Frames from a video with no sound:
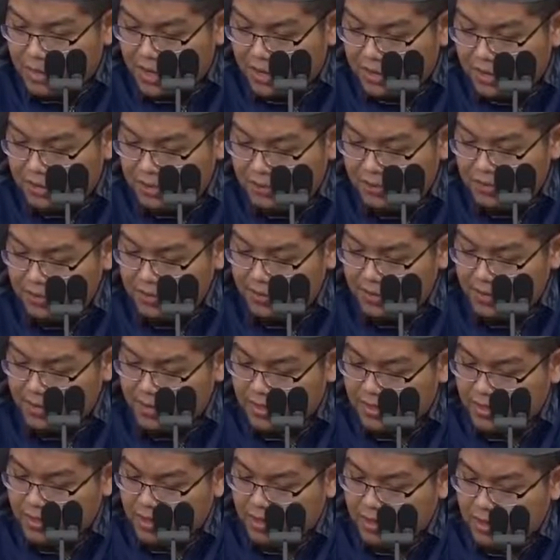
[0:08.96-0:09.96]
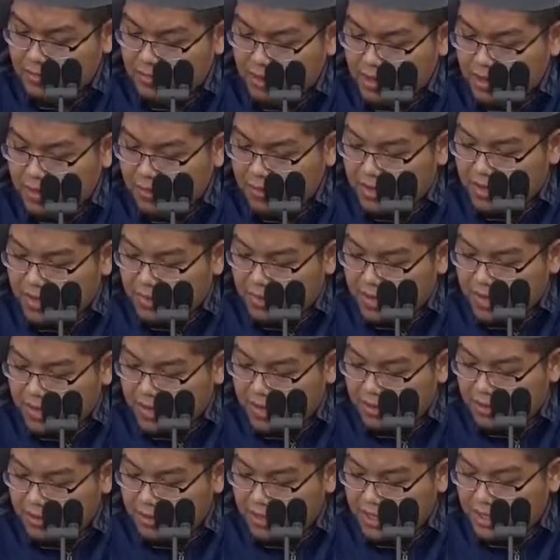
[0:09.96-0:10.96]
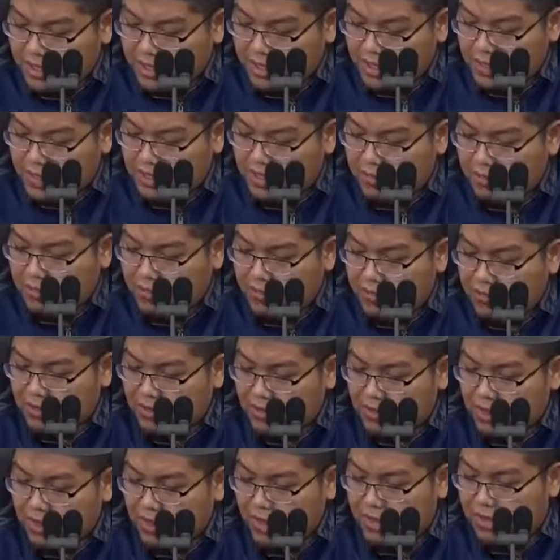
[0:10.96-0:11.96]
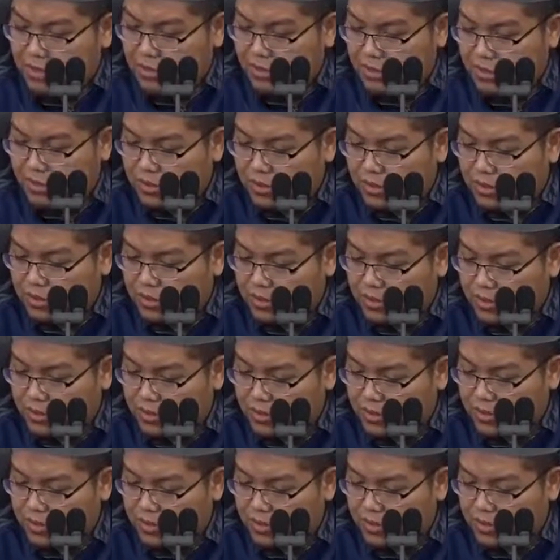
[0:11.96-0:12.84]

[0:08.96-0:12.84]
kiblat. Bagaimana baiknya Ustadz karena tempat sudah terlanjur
※ ※ ※
(Your assignment): Transcribe each entry exactly, pictures excluded.

(Answer box):
Frames from a video with no sound:
[0:08.96-0:09.96]
[0:09.96-0:10.96]
[0:10.96-0:11.96]
[0:11.96-0:12.84]

[0:08.96-0:12.84]
kiblat. Bagaimana baiknya Ustadz karena tempat sudah terlanjur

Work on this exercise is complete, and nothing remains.